"""
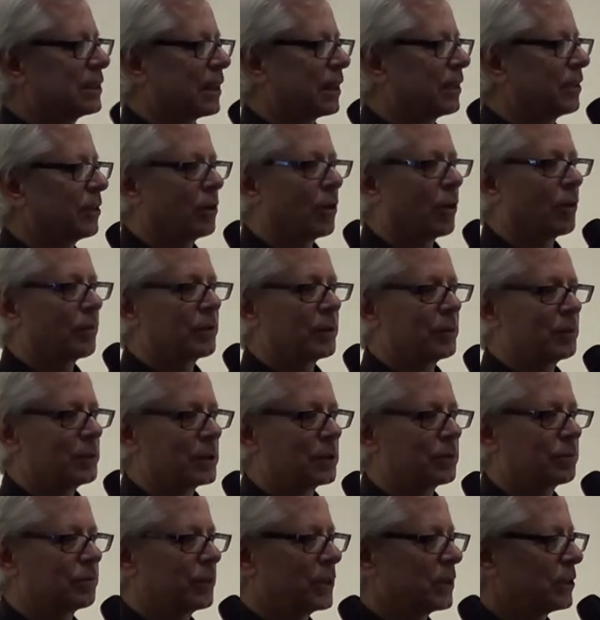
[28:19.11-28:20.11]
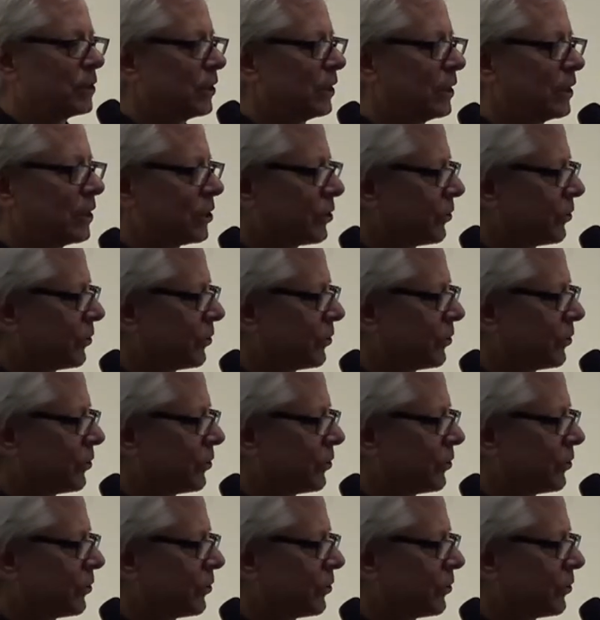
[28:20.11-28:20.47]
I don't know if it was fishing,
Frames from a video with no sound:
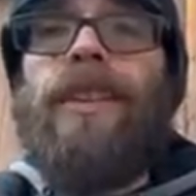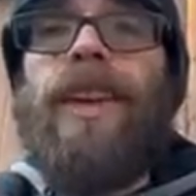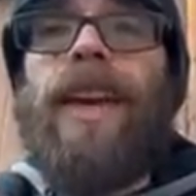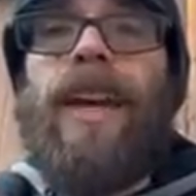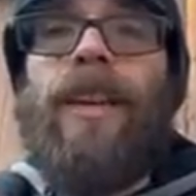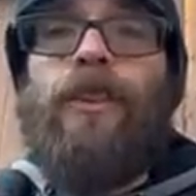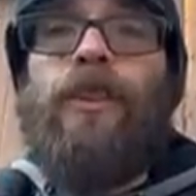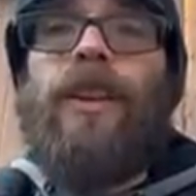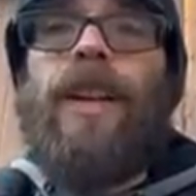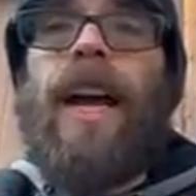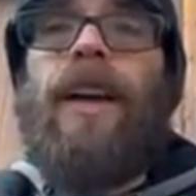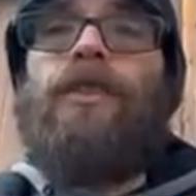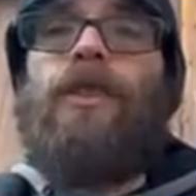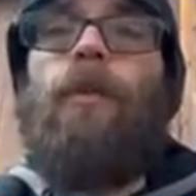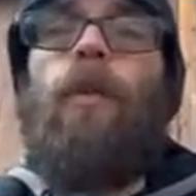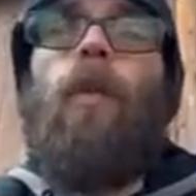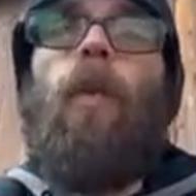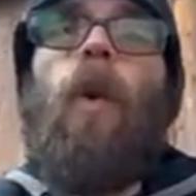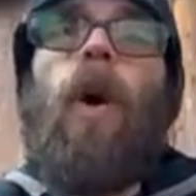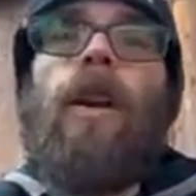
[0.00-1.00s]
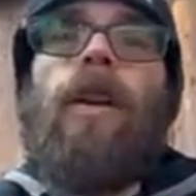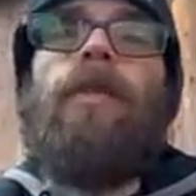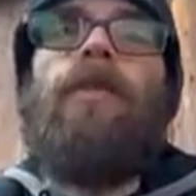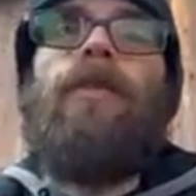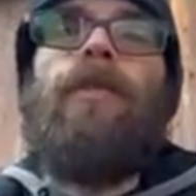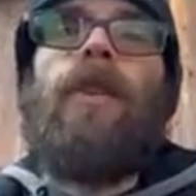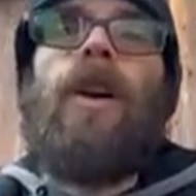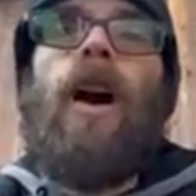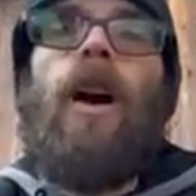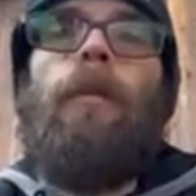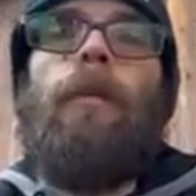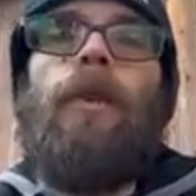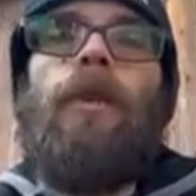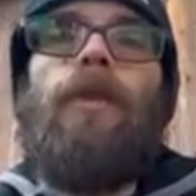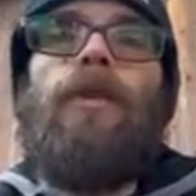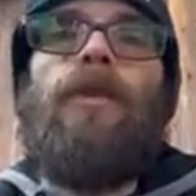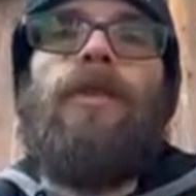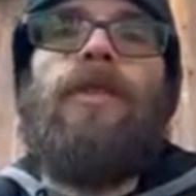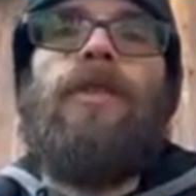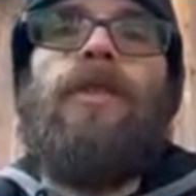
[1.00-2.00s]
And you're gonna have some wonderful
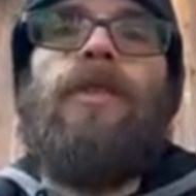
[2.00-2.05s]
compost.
"""
WHAT TO PRODUCE | Repeat all of the entries above word for word and omit the pictures.

FINISHED EXERCISE |
[28:19.11-28:20.11]
[28:20.11-28:20.47]
I don't know if it was fishing,
Frames from a video with no sound:
[0.00-1.00s]
[1.00-2.00s]
And you're gonna have some wonderful
[2.00-2.05s]
compost.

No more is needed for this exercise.